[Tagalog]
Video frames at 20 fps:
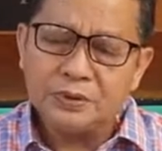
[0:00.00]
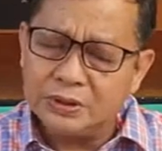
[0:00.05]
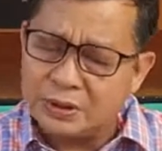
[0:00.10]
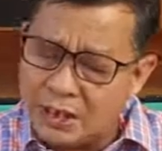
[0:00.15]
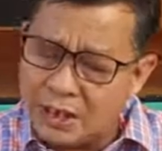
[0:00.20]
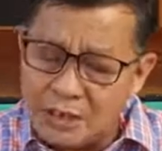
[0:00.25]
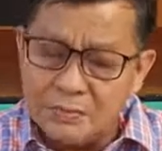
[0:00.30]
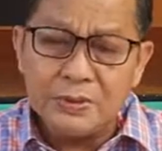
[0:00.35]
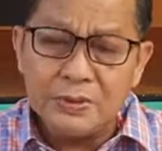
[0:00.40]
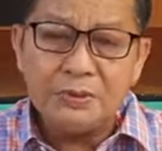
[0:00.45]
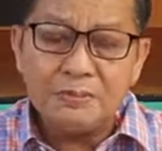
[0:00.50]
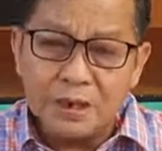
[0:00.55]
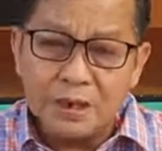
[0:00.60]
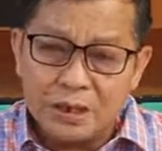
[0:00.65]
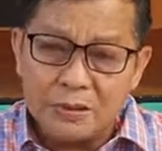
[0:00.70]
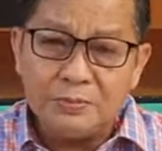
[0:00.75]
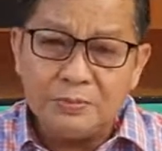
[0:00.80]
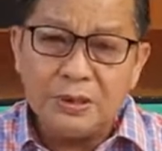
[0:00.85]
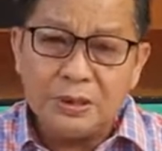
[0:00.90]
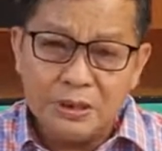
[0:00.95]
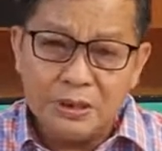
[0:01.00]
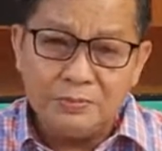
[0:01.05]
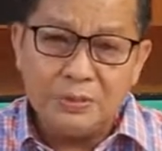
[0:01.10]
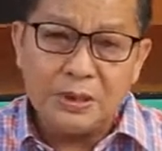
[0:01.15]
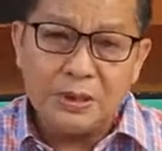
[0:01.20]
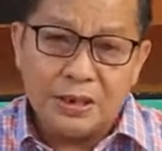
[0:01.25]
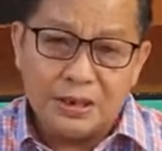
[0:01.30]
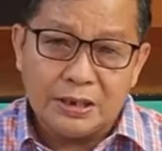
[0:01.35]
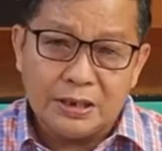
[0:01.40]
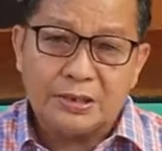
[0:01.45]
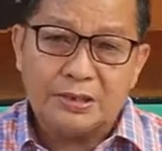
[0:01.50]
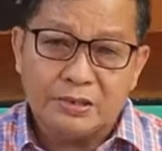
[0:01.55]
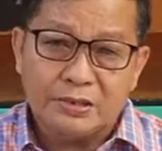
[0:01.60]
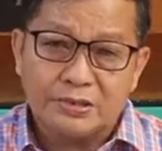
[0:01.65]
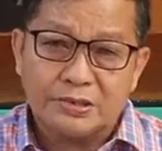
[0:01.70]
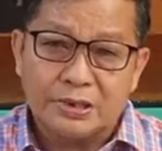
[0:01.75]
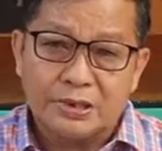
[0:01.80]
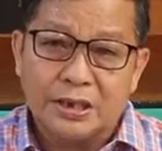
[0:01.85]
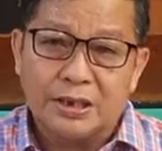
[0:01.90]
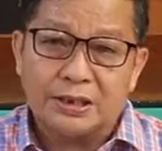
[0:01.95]
daming mga ibinibigay ng
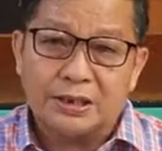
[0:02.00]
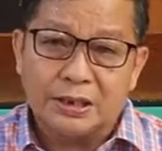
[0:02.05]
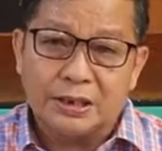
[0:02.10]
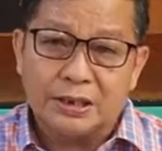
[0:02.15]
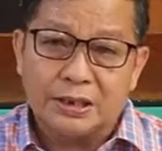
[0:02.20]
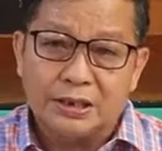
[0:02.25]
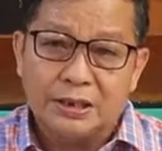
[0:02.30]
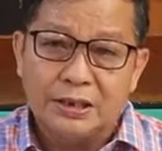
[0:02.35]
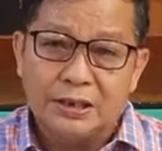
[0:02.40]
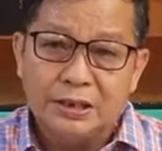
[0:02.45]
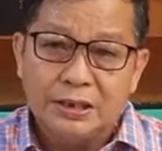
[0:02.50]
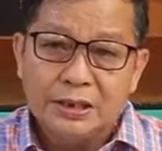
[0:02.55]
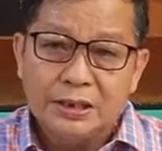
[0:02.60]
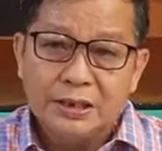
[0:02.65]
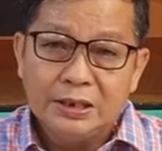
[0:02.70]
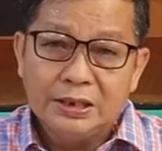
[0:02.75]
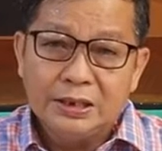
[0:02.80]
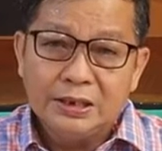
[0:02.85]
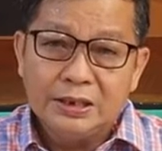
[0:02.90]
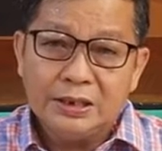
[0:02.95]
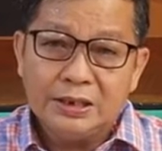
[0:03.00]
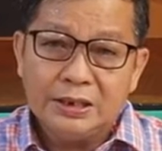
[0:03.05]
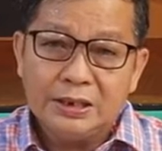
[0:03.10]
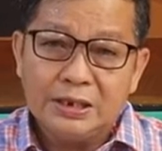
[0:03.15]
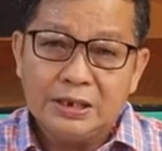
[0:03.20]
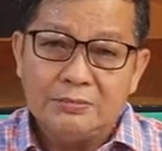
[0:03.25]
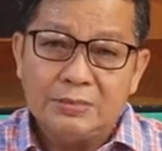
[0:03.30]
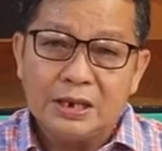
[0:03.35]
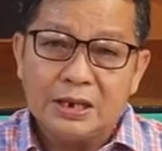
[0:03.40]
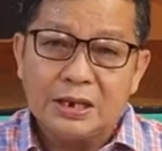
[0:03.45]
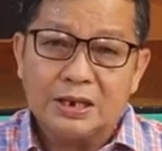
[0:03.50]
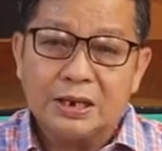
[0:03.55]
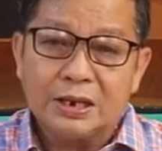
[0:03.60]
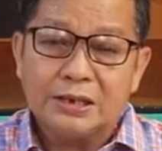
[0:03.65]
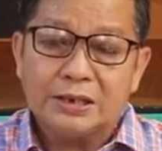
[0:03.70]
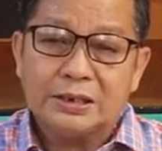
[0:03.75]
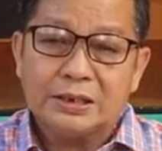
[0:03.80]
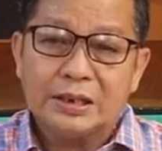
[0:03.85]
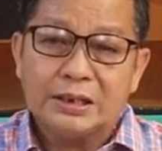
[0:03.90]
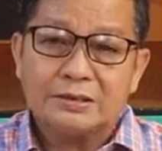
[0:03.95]
Diyos sa atin, hindi lamang ang
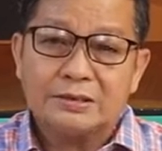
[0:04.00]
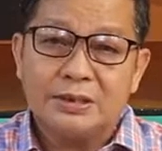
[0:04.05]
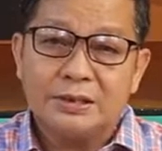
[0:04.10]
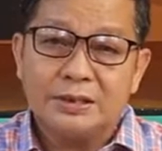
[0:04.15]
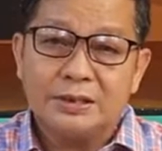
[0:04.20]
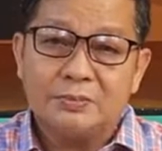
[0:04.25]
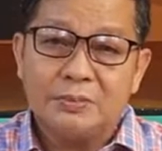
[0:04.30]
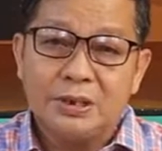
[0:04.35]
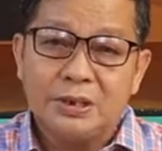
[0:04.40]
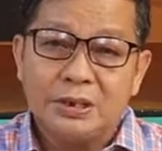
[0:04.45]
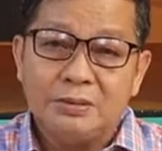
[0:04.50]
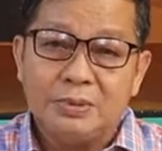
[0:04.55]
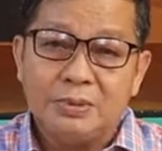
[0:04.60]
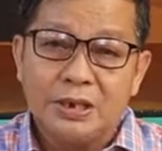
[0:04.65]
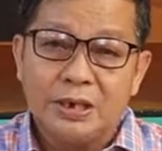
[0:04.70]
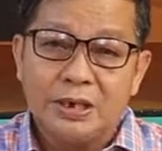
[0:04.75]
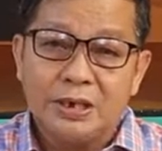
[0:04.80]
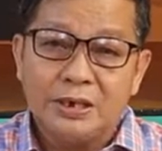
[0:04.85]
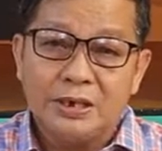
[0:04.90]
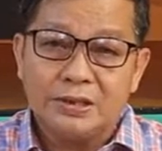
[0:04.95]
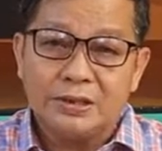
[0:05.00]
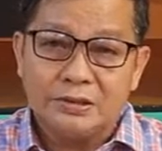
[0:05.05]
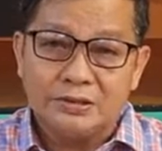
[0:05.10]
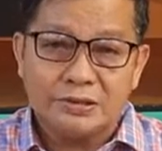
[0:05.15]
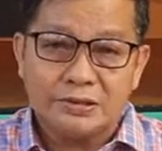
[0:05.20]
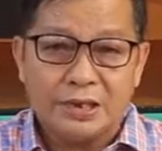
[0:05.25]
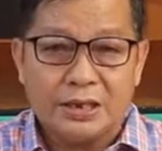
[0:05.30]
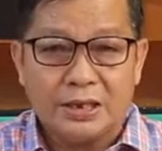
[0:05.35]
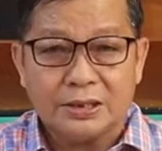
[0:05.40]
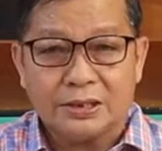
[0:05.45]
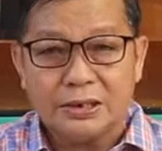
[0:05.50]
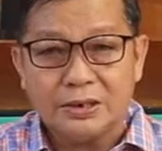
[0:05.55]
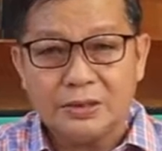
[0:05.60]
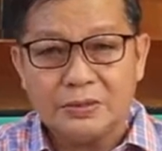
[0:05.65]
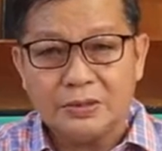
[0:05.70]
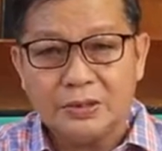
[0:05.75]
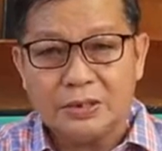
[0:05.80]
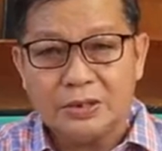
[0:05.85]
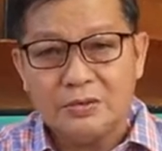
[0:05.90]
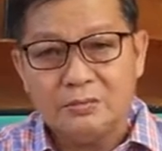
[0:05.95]
kaligtasan ang ibinibigay ng Diyos sa atin,
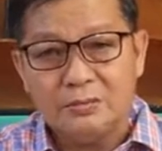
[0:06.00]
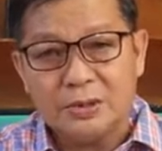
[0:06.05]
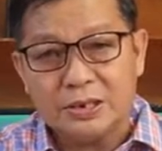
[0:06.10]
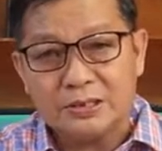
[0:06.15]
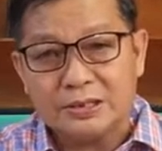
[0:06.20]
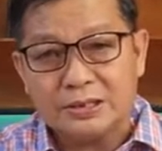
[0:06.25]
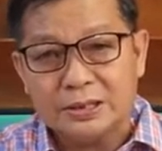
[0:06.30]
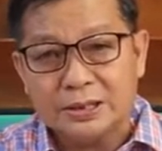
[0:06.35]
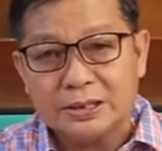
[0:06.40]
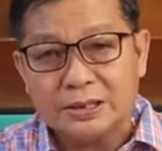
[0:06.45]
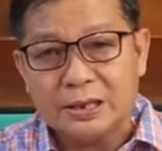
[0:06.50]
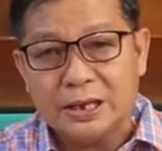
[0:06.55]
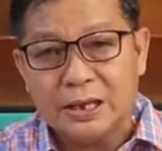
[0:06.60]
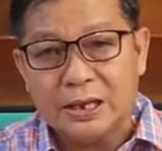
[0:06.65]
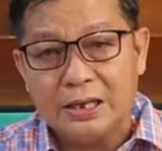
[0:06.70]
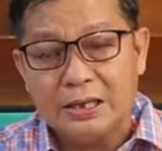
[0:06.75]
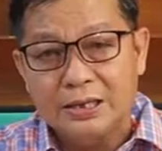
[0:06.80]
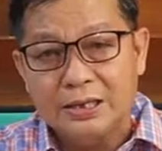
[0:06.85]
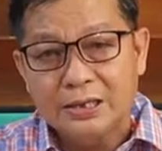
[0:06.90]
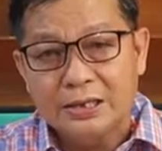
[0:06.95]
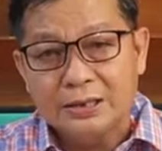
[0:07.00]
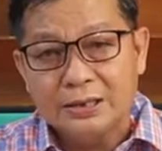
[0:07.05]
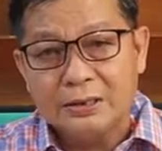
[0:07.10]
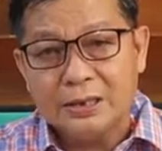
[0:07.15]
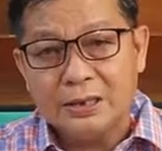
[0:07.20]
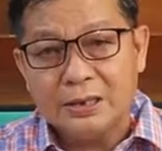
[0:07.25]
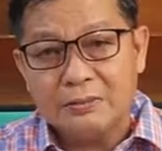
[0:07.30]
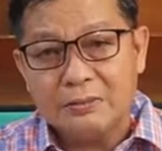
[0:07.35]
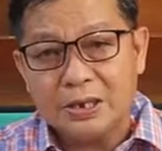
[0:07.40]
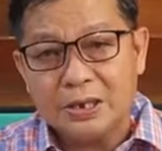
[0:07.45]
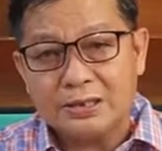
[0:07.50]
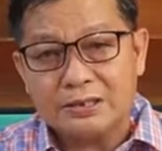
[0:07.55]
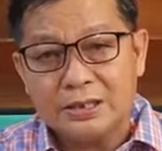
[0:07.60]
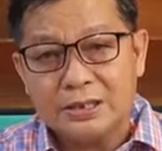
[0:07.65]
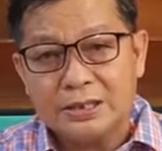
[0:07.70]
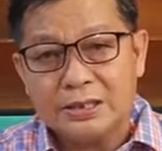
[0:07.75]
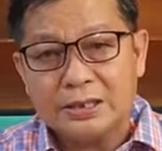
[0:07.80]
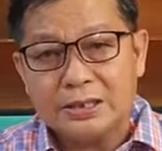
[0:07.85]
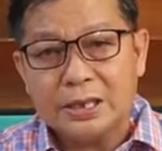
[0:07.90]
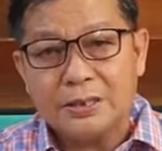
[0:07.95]
kundi yung mga salita, dahil ang mga
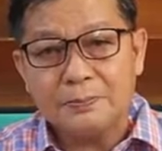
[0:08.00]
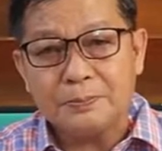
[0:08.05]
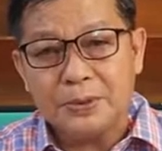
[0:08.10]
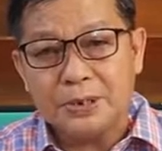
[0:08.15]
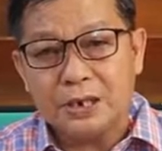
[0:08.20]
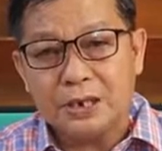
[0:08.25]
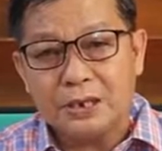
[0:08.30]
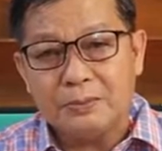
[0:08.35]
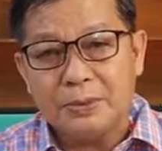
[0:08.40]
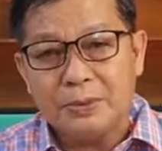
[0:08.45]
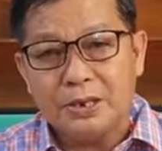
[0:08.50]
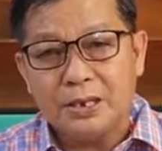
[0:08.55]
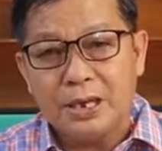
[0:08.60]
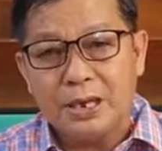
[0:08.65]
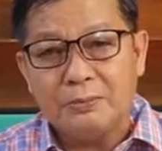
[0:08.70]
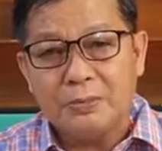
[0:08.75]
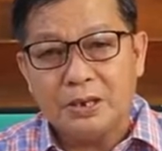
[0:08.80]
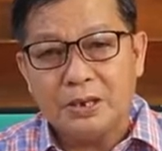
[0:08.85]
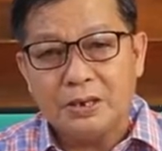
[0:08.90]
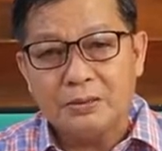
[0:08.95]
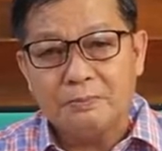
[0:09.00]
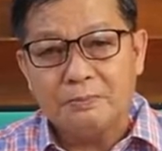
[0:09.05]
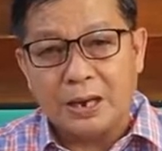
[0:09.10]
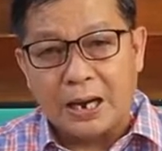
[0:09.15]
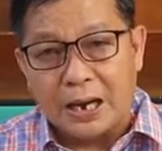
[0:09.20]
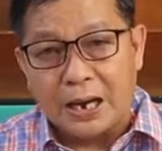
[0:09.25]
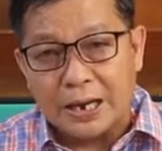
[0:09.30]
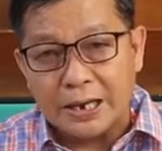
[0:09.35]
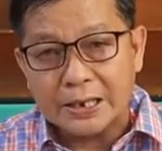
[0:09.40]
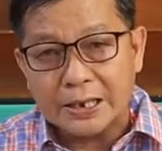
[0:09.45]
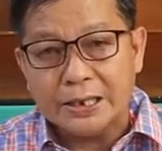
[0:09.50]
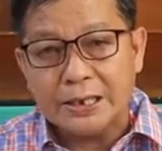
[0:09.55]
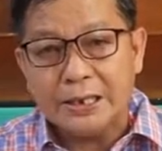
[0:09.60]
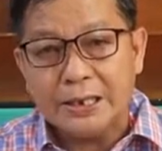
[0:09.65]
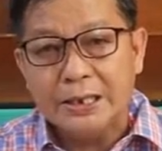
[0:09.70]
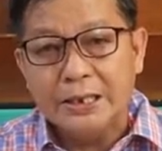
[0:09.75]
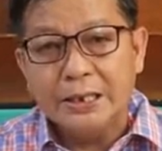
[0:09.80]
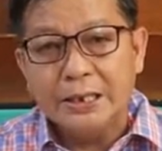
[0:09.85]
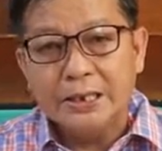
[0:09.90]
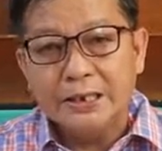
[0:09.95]
salita ang pinakamayamang
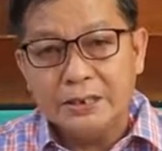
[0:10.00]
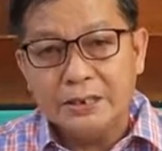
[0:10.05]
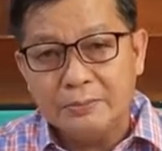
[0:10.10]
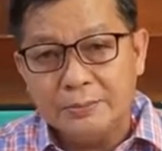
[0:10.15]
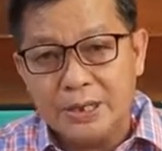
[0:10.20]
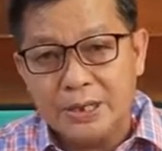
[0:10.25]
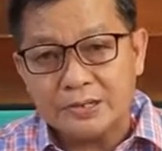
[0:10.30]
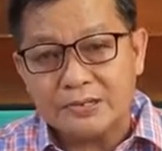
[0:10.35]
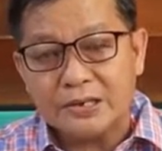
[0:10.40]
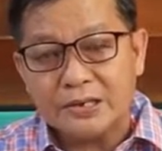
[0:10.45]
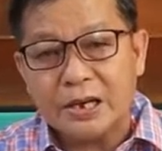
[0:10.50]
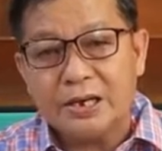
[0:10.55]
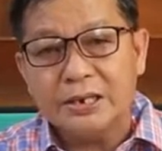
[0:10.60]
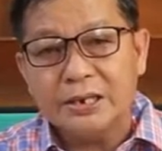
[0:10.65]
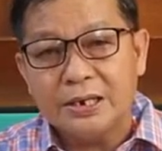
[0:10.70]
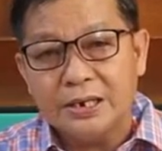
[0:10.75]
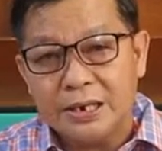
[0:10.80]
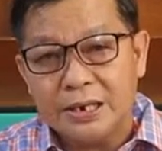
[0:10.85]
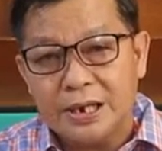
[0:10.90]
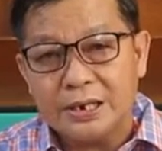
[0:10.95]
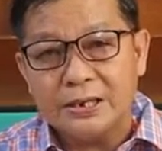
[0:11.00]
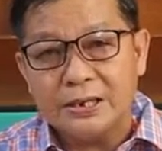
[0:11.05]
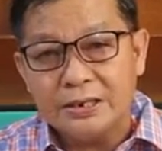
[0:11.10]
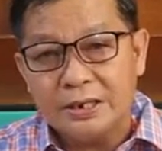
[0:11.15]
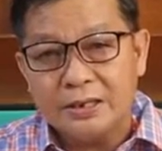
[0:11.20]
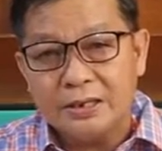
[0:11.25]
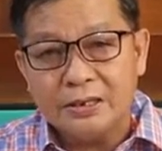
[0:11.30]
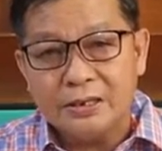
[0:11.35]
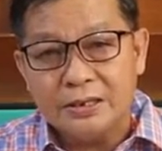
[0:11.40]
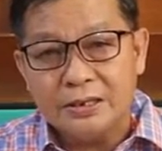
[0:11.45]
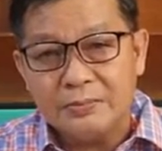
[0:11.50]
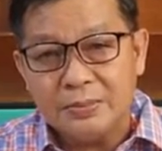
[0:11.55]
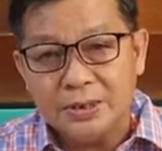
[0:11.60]
bahagi ng mensahe na lagi niyang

*HOW TO COMPLETE THIS TASK:* Skip the pictures and reproduce all remaining entries exactly.

*TASK RESULT:*
[Tagalog]
Video frames at 20 fps:
[0:00.00]
[0:00.05]
[0:00.10]
[0:00.15]
[0:00.20]
[0:00.25]
[0:00.30]
[0:00.35]
[0:00.40]
[0:00.45]
[0:00.50]
[0:00.55]
[0:00.60]
[0:00.65]
[0:00.70]
[0:00.75]
[0:00.80]
[0:00.85]
[0:00.90]
[0:00.95]
[0:01.00]
[0:01.05]
[0:01.10]
[0:01.15]
[0:01.20]
[0:01.25]
[0:01.30]
[0:01.35]
[0:01.40]
[0:01.45]
[0:01.50]
[0:01.55]
[0:01.60]
[0:01.65]
[0:01.70]
[0:01.75]
[0:01.80]
[0:01.85]
[0:01.90]
[0:01.95]
daming mga ibinibigay ng
[0:02.00]
[0:02.05]
[0:02.10]
[0:02.15]
[0:02.20]
[0:02.25]
[0:02.30]
[0:02.35]
[0:02.40]
[0:02.45]
[0:02.50]
[0:02.55]
[0:02.60]
[0:02.65]
[0:02.70]
[0:02.75]
[0:02.80]
[0:02.85]
[0:02.90]
[0:02.95]
[0:03.00]
[0:03.05]
[0:03.10]
[0:03.15]
[0:03.20]
[0:03.25]
[0:03.30]
[0:03.35]
[0:03.40]
[0:03.45]
[0:03.50]
[0:03.55]
[0:03.60]
[0:03.65]
[0:03.70]
[0:03.75]
[0:03.80]
[0:03.85]
[0:03.90]
[0:03.95]
Diyos sa atin, hindi lamang ang
[0:04.00]
[0:04.05]
[0:04.10]
[0:04.15]
[0:04.20]
[0:04.25]
[0:04.30]
[0:04.35]
[0:04.40]
[0:04.45]
[0:04.50]
[0:04.55]
[0:04.60]
[0:04.65]
[0:04.70]
[0:04.75]
[0:04.80]
[0:04.85]
[0:04.90]
[0:04.95]
[0:05.00]
[0:05.05]
[0:05.10]
[0:05.15]
[0:05.20]
[0:05.25]
[0:05.30]
[0:05.35]
[0:05.40]
[0:05.45]
[0:05.50]
[0:05.55]
[0:05.60]
[0:05.65]
[0:05.70]
[0:05.75]
[0:05.80]
[0:05.85]
[0:05.90]
[0:05.95]
kaligtasan ang ibinibigay ng Diyos sa atin,
[0:06.00]
[0:06.05]
[0:06.10]
[0:06.15]
[0:06.20]
[0:06.25]
[0:06.30]
[0:06.35]
[0:06.40]
[0:06.45]
[0:06.50]
[0:06.55]
[0:06.60]
[0:06.65]
[0:06.70]
[0:06.75]
[0:06.80]
[0:06.85]
[0:06.90]
[0:06.95]
[0:07.00]
[0:07.05]
[0:07.10]
[0:07.15]
[0:07.20]
[0:07.25]
[0:07.30]
[0:07.35]
[0:07.40]
[0:07.45]
[0:07.50]
[0:07.55]
[0:07.60]
[0:07.65]
[0:07.70]
[0:07.75]
[0:07.80]
[0:07.85]
[0:07.90]
[0:07.95]
kundi yung mga salita, dahil ang mga
[0:08.00]
[0:08.05]
[0:08.10]
[0:08.15]
[0:08.20]
[0:08.25]
[0:08.30]
[0:08.35]
[0:08.40]
[0:08.45]
[0:08.50]
[0:08.55]
[0:08.60]
[0:08.65]
[0:08.70]
[0:08.75]
[0:08.80]
[0:08.85]
[0:08.90]
[0:08.95]
[0:09.00]
[0:09.05]
[0:09.10]
[0:09.15]
[0:09.20]
[0:09.25]
[0:09.30]
[0:09.35]
[0:09.40]
[0:09.45]
[0:09.50]
[0:09.55]
[0:09.60]
[0:09.65]
[0:09.70]
[0:09.75]
[0:09.80]
[0:09.85]
[0:09.90]
[0:09.95]
salita ang pinakamayamang
[0:10.00]
[0:10.05]
[0:10.10]
[0:10.15]
[0:10.20]
[0:10.25]
[0:10.30]
[0:10.35]
[0:10.40]
[0:10.45]
[0:10.50]
[0:10.55]
[0:10.60]
[0:10.65]
[0:10.70]
[0:10.75]
[0:10.80]
[0:10.85]
[0:10.90]
[0:10.95]
[0:11.00]
[0:11.05]
[0:11.10]
[0:11.15]
[0:11.20]
[0:11.25]
[0:11.30]
[0:11.35]
[0:11.40]
[0:11.45]
[0:11.50]
[0:11.55]
[0:11.60]
bahagi ng mensahe na lagi niyang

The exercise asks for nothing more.